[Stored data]

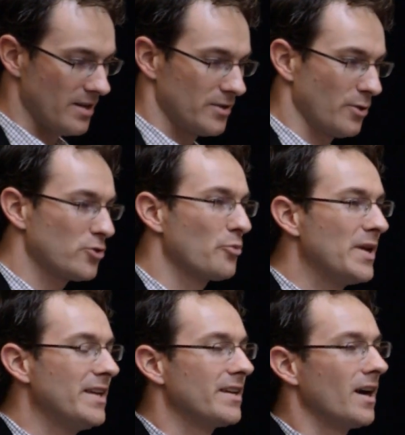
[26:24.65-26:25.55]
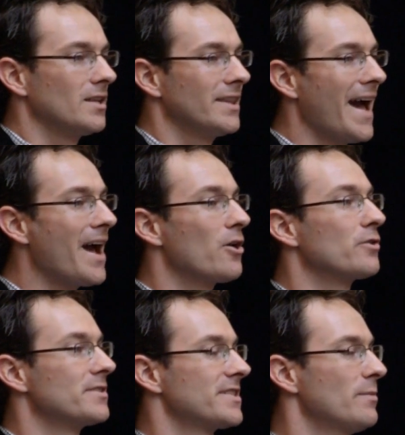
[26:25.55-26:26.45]
Social media
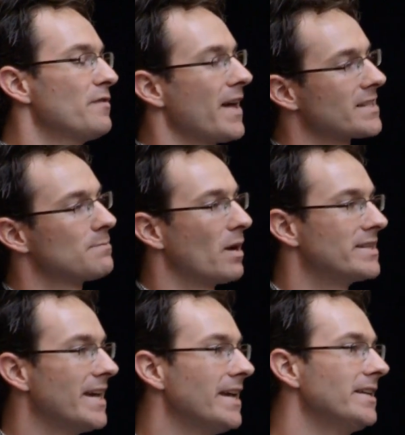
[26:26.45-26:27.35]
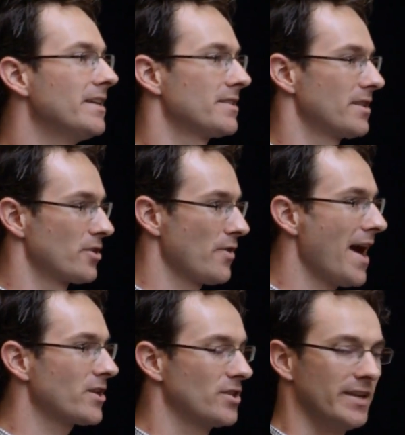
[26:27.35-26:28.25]
allowed some of that spontaneous
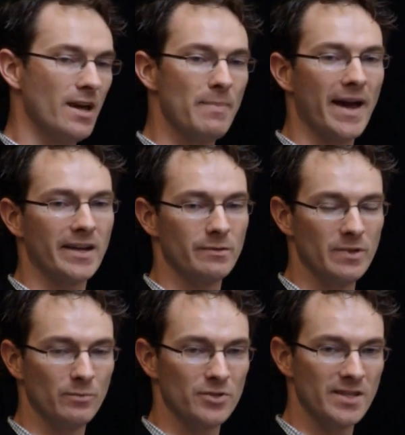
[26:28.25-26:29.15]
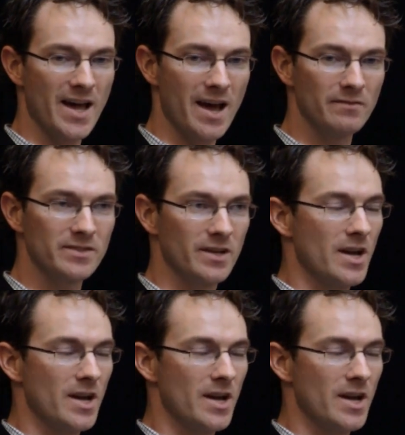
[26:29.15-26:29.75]
interaction to get back into people's lives.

* _Exercise brief_
Although the records include pictures, the copy should reproduce every line exactly and none of the pictures.

* _Task result_
[26:24.65-26:25.55]
[26:25.55-26:26.45]
Social media
[26:26.45-26:27.35]
[26:27.35-26:28.25]
allowed some of that spontaneous
[26:28.25-26:29.15]
[26:29.15-26:29.75]
interaction to get back into people's lives.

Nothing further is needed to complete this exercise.